What to do
Print the entire listing below word for word, excluding its pictures.

--- Supplied data Enclosed Below ---

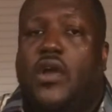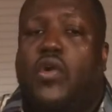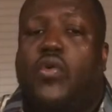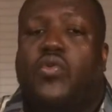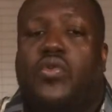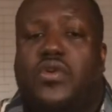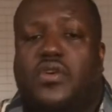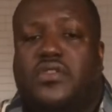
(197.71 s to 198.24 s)

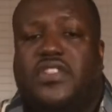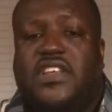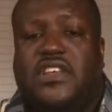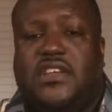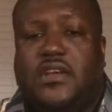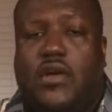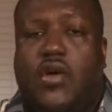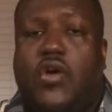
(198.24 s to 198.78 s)
or
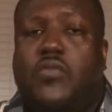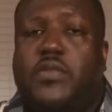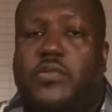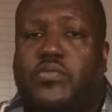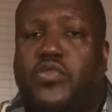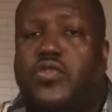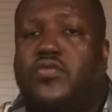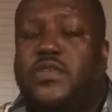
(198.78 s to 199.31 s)
the home
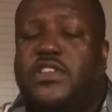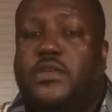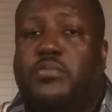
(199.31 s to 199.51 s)
improvement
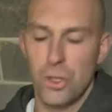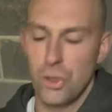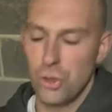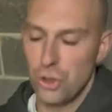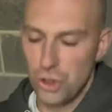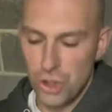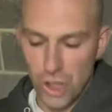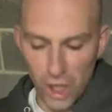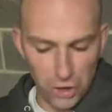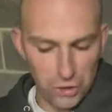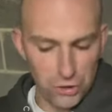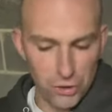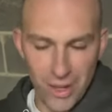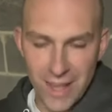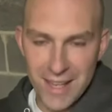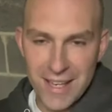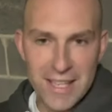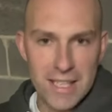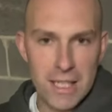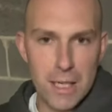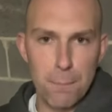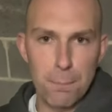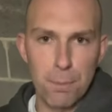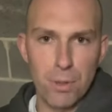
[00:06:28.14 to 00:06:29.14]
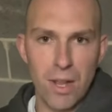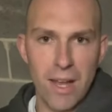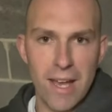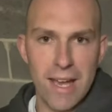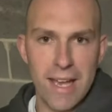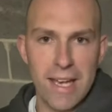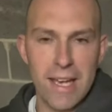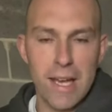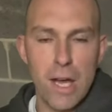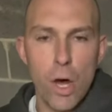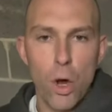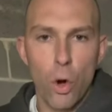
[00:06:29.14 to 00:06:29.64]
Just like in a
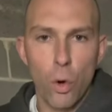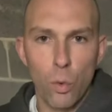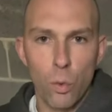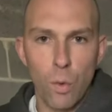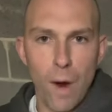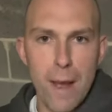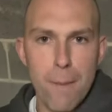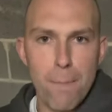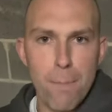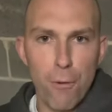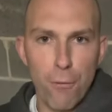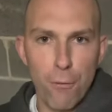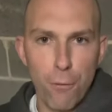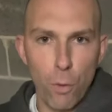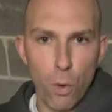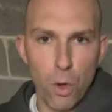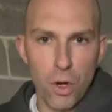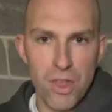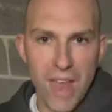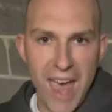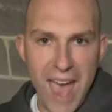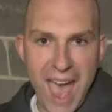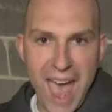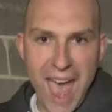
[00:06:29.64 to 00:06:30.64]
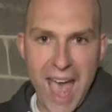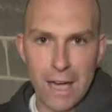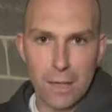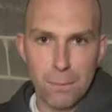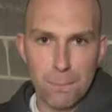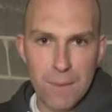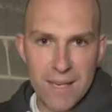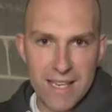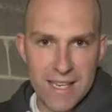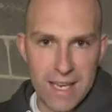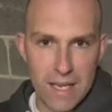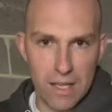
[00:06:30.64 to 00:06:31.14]
play, right before the act
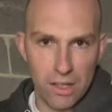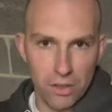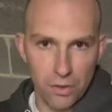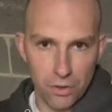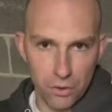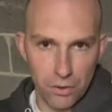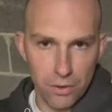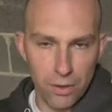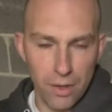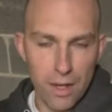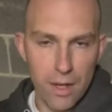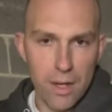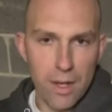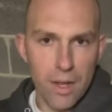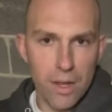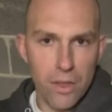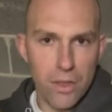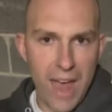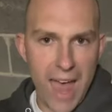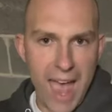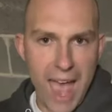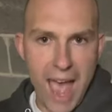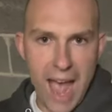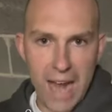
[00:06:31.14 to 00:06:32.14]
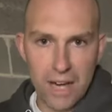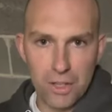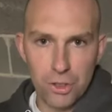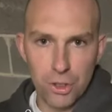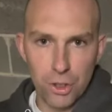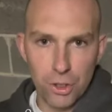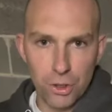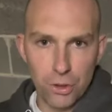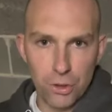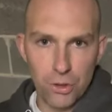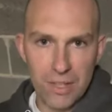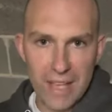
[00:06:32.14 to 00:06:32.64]
begins, the
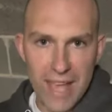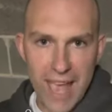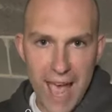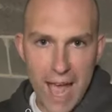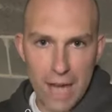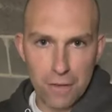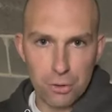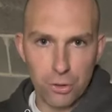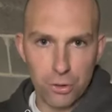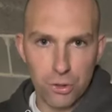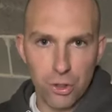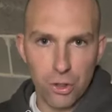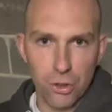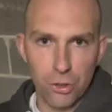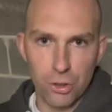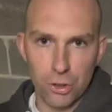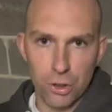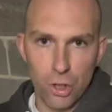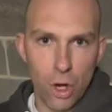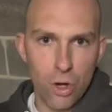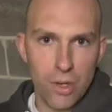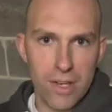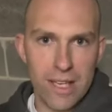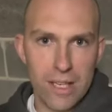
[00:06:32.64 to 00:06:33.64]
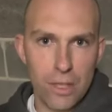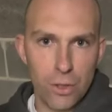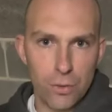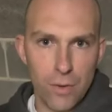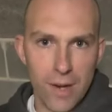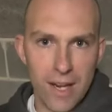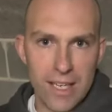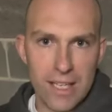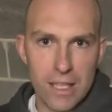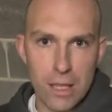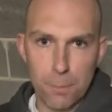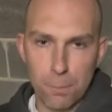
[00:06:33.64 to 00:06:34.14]
actors, the actresses, they're all getting
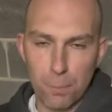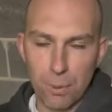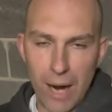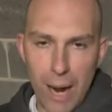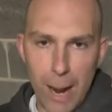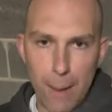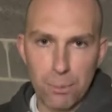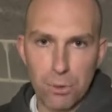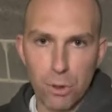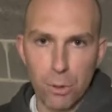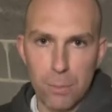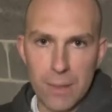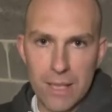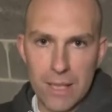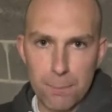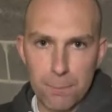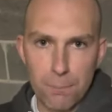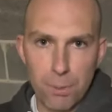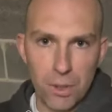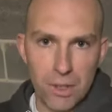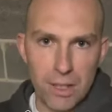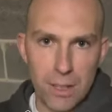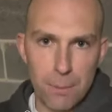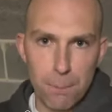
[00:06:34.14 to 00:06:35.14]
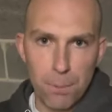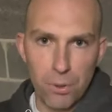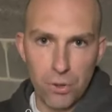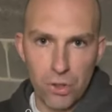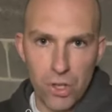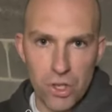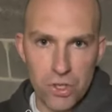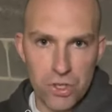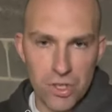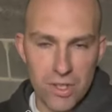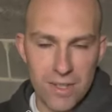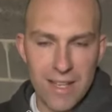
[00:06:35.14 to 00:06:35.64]
ready, the props are being put in
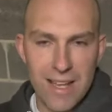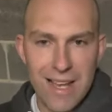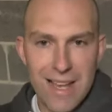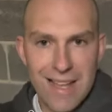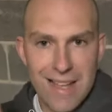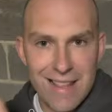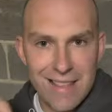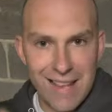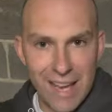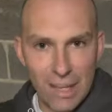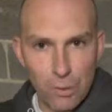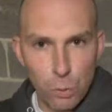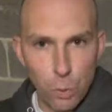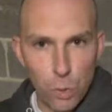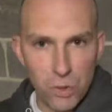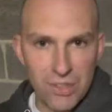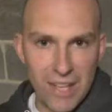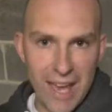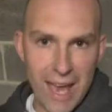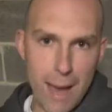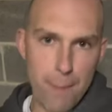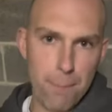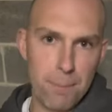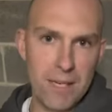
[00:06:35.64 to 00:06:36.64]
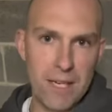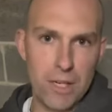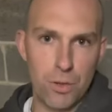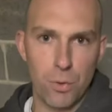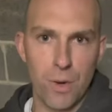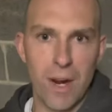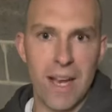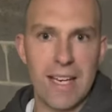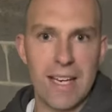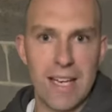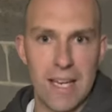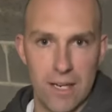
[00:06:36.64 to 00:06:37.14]
position. That's what's happening
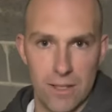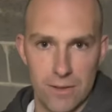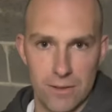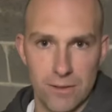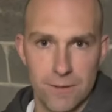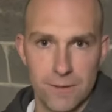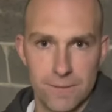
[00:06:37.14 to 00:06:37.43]
right now.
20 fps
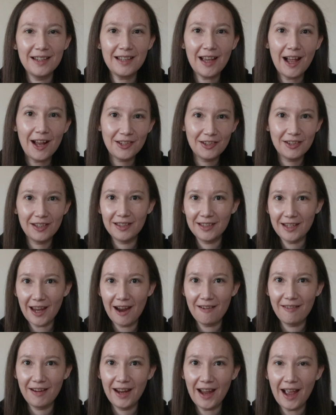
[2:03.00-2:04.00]
It's actually
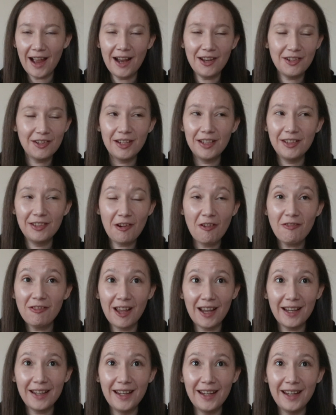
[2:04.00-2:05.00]
scary. I actually don't
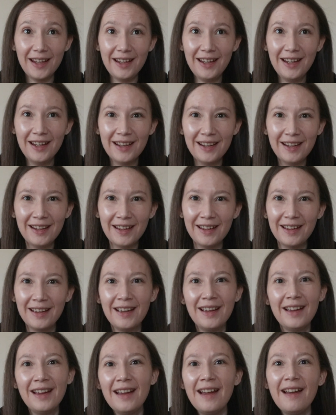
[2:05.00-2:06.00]
like it. I
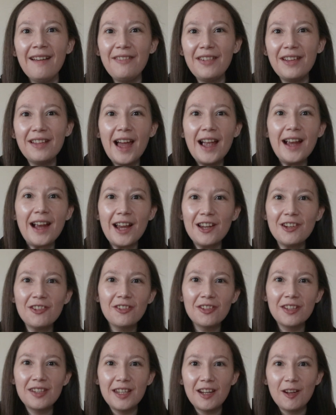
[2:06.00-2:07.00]
feel like I
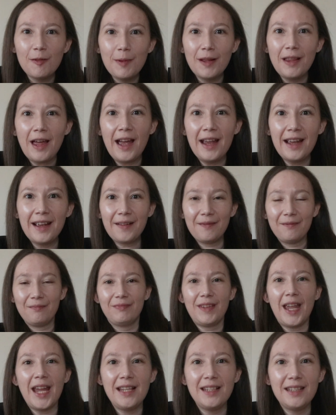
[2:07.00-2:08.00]
should still be like
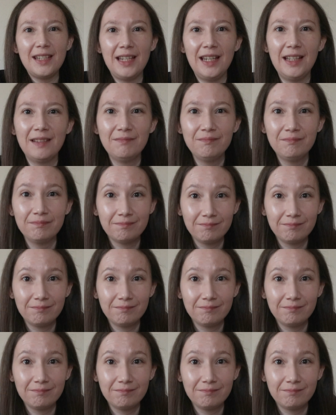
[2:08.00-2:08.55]
18.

--- End of Enclosed Supplied data ---

Written response
(197.71 s to 198.24 s)

(198.24 s to 198.78 s)
or
(198.78 s to 199.31 s)
the home
(199.31 s to 199.51 s)
improvement
[00:06:28.14 to 00:06:29.14]
[00:06:29.14 to 00:06:29.64]
Just like in a
[00:06:29.64 to 00:06:30.64]
[00:06:30.64 to 00:06:31.14]
play, right before the act
[00:06:31.14 to 00:06:32.14]
[00:06:32.14 to 00:06:32.64]
begins, the
[00:06:32.64 to 00:06:33.64]
[00:06:33.64 to 00:06:34.14]
actors, the actresses, they're all getting
[00:06:34.14 to 00:06:35.14]
[00:06:35.14 to 00:06:35.64]
ready, the props are being put in
[00:06:35.64 to 00:06:36.64]
[00:06:36.64 to 00:06:37.14]
position. That's what's happening
[00:06:37.14 to 00:06:37.43]
right now.
20 fps
[2:03.00-2:04.00]
It's actually
[2:04.00-2:05.00]
scary. I actually don't
[2:05.00-2:06.00]
like it. I
[2:06.00-2:07.00]
feel like I
[2:07.00-2:08.00]
should still be like
[2:08.00-2:08.55]
18.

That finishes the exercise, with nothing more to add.